Being detained and arrested by the police is serious no matter what the offense and charge. If you are arrested you need to follow this expert advice to ensure you protect your rights, be smart and not do anything that will make things worse. Remember the police are just doing their job, but they know the law better than you.
When arrested, the police should advise you of your Miranda rights. These include you right to remain silent and your right to an attorney. Other than providing police with your name, if asked, you should immediately ask to speak to a lawyer and advise the police that you do not wish to answer any questions. If you cannot afford an attorney, the court will appoint an attorney to your case. Repeat this request when you reach the police station, and especially during the booking process when they take your finger-prints and mug shot. Do not ask any questions or make any statements to the police. You will need a criminal defense lawyer and with the experience and expertise to defend your case.
When being arrested you must remain calm, cooperative and polite. Refer to the arresting officer as sir or ma'am. Do not resist arrest in any way. If you do, the police have the right to use force, which will be highly unpleasant and potentially dangerous for you. Remember, the police carry firearms and are authorized to use them if necessary. Resisting arrest will result in more charges against you which can be prosecuted, even if the original charges are dropped.
Never ever run from an arresting officer. If you do, you will have additional charges filed against you and the officers are authorized to use force including using their firearms to arrest you.
Once in custody, you will be taken in front of a judge as quickly as possible for a hearing that is typically called an “arraignment” or “initial appearance”. At this hearing, the judge will determine if there is sufficient evidence to support probable cause for the arrest.

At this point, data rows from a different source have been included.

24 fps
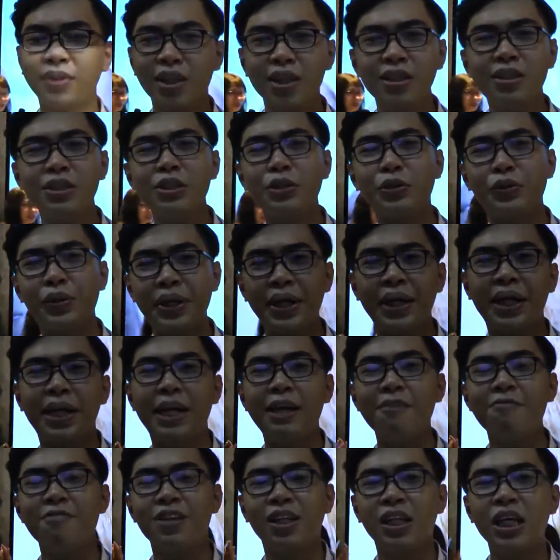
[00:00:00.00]
tư suy nghĩ
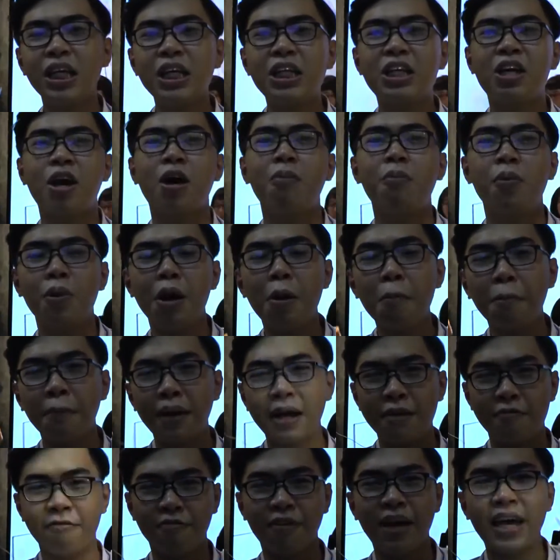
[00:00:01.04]
và thích chọn một góc
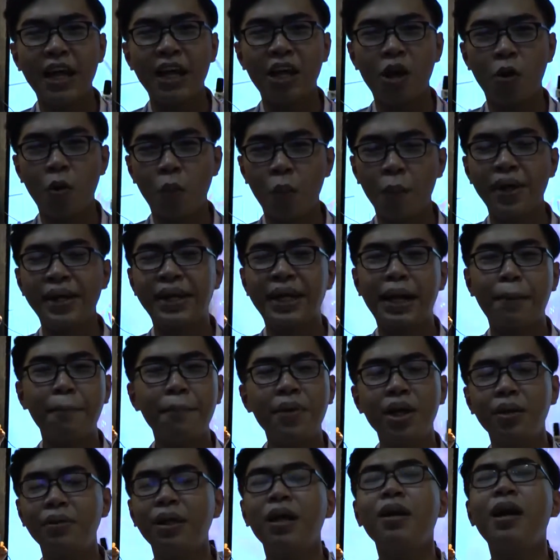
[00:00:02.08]
cà phê ngọc mình ngắm
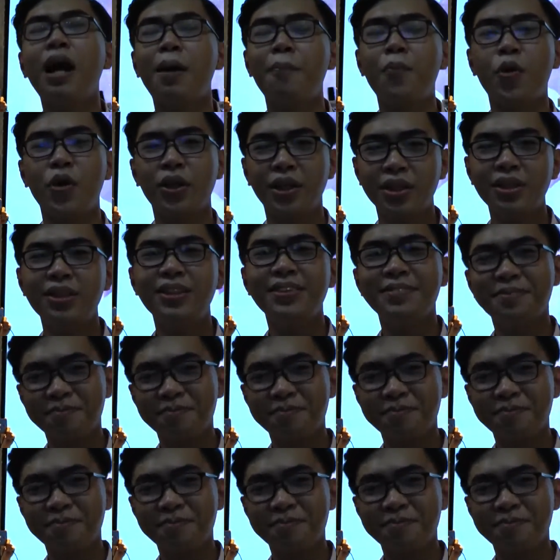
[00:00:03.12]
hết tất cả mọi thứ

If the judge determines there is insufficient evidence to support probable cause, the charges will be dismissed and you are free to go. If the judge decides there is sufficient probable cause, you will either be remanded to custody and be held in a detention facility until your trial or you will be released on your “own recognizance” or released if you can post bail.
Bail is a cash amount of money set by the judge that the defendant must surrender to the court to be released from jail with the promise to return for all subsequent court hearings. If you miss a court hearing, the bail can be forfeited and you will be re-arrested for “failing to appear”. When your case is decided, then the bail is returned to you. For large bail amounts many people will use a bail bond.
When being arrested never under any circumstances should you touch the officer. The officer can perceive this as a physical threat and is permitted to use force to subdue you and this could be extremely unpleasant and even dangerous for you. Also, you will face additional charges such as resisting arrest and battery of the police officer.
After you have been arrested, ask for a lawyer. Do not say anything else until you are at the police station, and then repeat your request for a lawyer. Do not answer any questions asked by the police without your lawyer present.
Remember, everything you say to the police can and will be used against you at the court trial. Do not talk to anyone else you meet in the detention facility because anyone can be called to testify against you. Do not sign any document presented to you by the police without first consulting with your lawyer.
No matter what the circumstances, do not make any threats of any kind towards the officer during the arrest or after. This includes everything from personal remarks to insinuating a lawsuit. Any threats will be taken seriously and will only cause the police to ensure they charge you with every possible charge associated with the arrest and your behavior.
Being arrested and taken to a detention facility for booking and then an arraignment in front of a judge is very stressful and upsetting. Try not to panic. While it may be new to you, for the police officers and everyone you interact with it is a standard process they have followed many times. If, however, you are hurt before or during the arrest, do immediately ask for medical treatment. If you have a preexisting medical condition that requires medication such as asthma, or a heart condition, you are prone to panic attacks, or have other conditions, inform the police officers immediately when arrested.
You are obligated to appear for all court appearances related to your arrest. Your lawyer will advise and inform you as to when these appearances are scheduled. If you are unable to make a court appearance, your lawyer can petition the court to move a hearing If your petition is denied, then you must appear. Failure to appear can result in a bench warrant for your arrest, a charge of bail jumping being filed against you, and you can forfeit your bail. If you are arrested for failing to appear at a hearing, there is a chance you will not be awarded bail again and you could remain in jail until your trial.
Getting arrested is very stressful and foreign to most people. You need to remain as calm as possible, do not resist the police officers, ask for a lawyer and keep your mouth shut. Be ready to contact someone to help you post bail to be released from jail and make sure you show up to every court appearance requiring your presence. Remember, even though you have been charged with a crime, you are innocent until proven guilty in a court of law. After an arrest, prepare yourself for a long, arduous process that will take time to resolve. Try not to panic, follow the direction of your lawyer and you will survive this stressful period in your life.